*** Opening Data for processing ***
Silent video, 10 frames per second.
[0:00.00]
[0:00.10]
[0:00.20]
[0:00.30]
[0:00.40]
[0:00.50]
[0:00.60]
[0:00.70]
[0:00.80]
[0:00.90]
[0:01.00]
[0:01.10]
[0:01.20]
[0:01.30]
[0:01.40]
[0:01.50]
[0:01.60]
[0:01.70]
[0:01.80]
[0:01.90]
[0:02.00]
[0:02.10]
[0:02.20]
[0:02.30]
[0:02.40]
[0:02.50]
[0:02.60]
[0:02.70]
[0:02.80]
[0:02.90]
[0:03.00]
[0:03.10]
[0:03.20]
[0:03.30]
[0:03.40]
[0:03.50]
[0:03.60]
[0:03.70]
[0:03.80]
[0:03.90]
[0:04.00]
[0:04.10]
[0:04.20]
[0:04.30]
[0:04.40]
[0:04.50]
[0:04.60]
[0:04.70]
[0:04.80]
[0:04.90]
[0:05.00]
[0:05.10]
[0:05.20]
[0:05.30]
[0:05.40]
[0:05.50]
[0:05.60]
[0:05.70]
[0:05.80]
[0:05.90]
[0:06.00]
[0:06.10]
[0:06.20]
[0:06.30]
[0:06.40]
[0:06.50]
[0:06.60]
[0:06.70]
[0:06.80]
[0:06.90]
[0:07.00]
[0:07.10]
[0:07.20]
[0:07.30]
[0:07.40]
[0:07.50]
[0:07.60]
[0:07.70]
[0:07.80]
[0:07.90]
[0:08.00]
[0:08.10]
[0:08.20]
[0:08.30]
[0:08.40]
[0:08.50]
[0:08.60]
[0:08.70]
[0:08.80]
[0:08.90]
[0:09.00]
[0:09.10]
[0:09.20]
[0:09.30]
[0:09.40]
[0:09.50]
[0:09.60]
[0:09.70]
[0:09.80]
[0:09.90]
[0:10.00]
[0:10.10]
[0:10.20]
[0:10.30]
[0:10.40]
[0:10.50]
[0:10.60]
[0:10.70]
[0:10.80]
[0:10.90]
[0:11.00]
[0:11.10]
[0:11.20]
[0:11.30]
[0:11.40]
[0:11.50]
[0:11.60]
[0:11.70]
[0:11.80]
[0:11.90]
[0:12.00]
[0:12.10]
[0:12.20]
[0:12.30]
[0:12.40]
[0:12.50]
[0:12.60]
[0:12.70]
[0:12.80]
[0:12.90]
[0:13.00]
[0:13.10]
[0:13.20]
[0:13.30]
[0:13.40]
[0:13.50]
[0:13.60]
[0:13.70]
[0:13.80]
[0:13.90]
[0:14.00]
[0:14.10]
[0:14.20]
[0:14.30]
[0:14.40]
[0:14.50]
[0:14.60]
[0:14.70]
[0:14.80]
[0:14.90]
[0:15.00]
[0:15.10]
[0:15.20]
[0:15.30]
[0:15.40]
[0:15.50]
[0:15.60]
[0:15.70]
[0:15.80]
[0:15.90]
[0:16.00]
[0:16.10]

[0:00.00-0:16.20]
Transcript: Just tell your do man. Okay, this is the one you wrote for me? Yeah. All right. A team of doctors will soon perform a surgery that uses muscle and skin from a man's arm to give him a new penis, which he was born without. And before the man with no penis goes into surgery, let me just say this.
*** Closing Data for processing ***
▸ Work to complete
An exact transcription of the entries is needed, complete to the final line.

▸ Answer box
Silent video, 10 frames per second.
[0:00.00]
[0:00.10]
[0:00.20]
[0:00.30]
[0:00.40]
[0:00.50]
[0:00.60]
[0:00.70]
[0:00.80]
[0:00.90]
[0:01.00]
[0:01.10]
[0:01.20]
[0:01.30]
[0:01.40]
[0:01.50]
[0:01.60]
[0:01.70]
[0:01.80]
[0:01.90]
[0:02.00]
[0:02.10]
[0:02.20]
[0:02.30]
[0:02.40]
[0:02.50]
[0:02.60]
[0:02.70]
[0:02.80]
[0:02.90]
[0:03.00]
[0:03.10]
[0:03.20]
[0:03.30]
[0:03.40]
[0:03.50]
[0:03.60]
[0:03.70]
[0:03.80]
[0:03.90]
[0:04.00]
[0:04.10]
[0:04.20]
[0:04.30]
[0:04.40]
[0:04.50]
[0:04.60]
[0:04.70]
[0:04.80]
[0:04.90]
[0:05.00]
[0:05.10]
[0:05.20]
[0:05.30]
[0:05.40]
[0:05.50]
[0:05.60]
[0:05.70]
[0:05.80]
[0:05.90]
[0:06.00]
[0:06.10]
[0:06.20]
[0:06.30]
[0:06.40]
[0:06.50]
[0:06.60]
[0:06.70]
[0:06.80]
[0:06.90]
[0:07.00]
[0:07.10]
[0:07.20]
[0:07.30]
[0:07.40]
[0:07.50]
[0:07.60]
[0:07.70]
[0:07.80]
[0:07.90]
[0:08.00]
[0:08.10]
[0:08.20]
[0:08.30]
[0:08.40]
[0:08.50]
[0:08.60]
[0:08.70]
[0:08.80]
[0:08.90]
[0:09.00]
[0:09.10]
[0:09.20]
[0:09.30]
[0:09.40]
[0:09.50]
[0:09.60]
[0:09.70]
[0:09.80]
[0:09.90]
[0:10.00]
[0:10.10]
[0:10.20]
[0:10.30]
[0:10.40]
[0:10.50]
[0:10.60]
[0:10.70]
[0:10.80]
[0:10.90]
[0:11.00]
[0:11.10]
[0:11.20]
[0:11.30]
[0:11.40]
[0:11.50]
[0:11.60]
[0:11.70]
[0:11.80]
[0:11.90]
[0:12.00]
[0:12.10]
[0:12.20]
[0:12.30]
[0:12.40]
[0:12.50]
[0:12.60]
[0:12.70]
[0:12.80]
[0:12.90]
[0:13.00]
[0:13.10]
[0:13.20]
[0:13.30]
[0:13.40]
[0:13.50]
[0:13.60]
[0:13.70]
[0:13.80]
[0:13.90]
[0:14.00]
[0:14.10]
[0:14.20]
[0:14.30]
[0:14.40]
[0:14.50]
[0:14.60]
[0:14.70]
[0:14.80]
[0:14.90]
[0:15.00]
[0:15.10]
[0:15.20]
[0:15.30]
[0:15.40]
[0:15.50]
[0:15.60]
[0:15.70]
[0:15.80]
[0:15.90]
[0:16.00]
[0:16.10]

[0:00.00-0:16.20]
Transcript: Just tell your do man. Okay, this is the one you wrote for me? Yeah. All right. A team of doctors will soon perform a surgery that uses muscle and skin from a man's arm to give him a new penis, which he was born without. And before the man with no penis goes into surgery, let me just say this.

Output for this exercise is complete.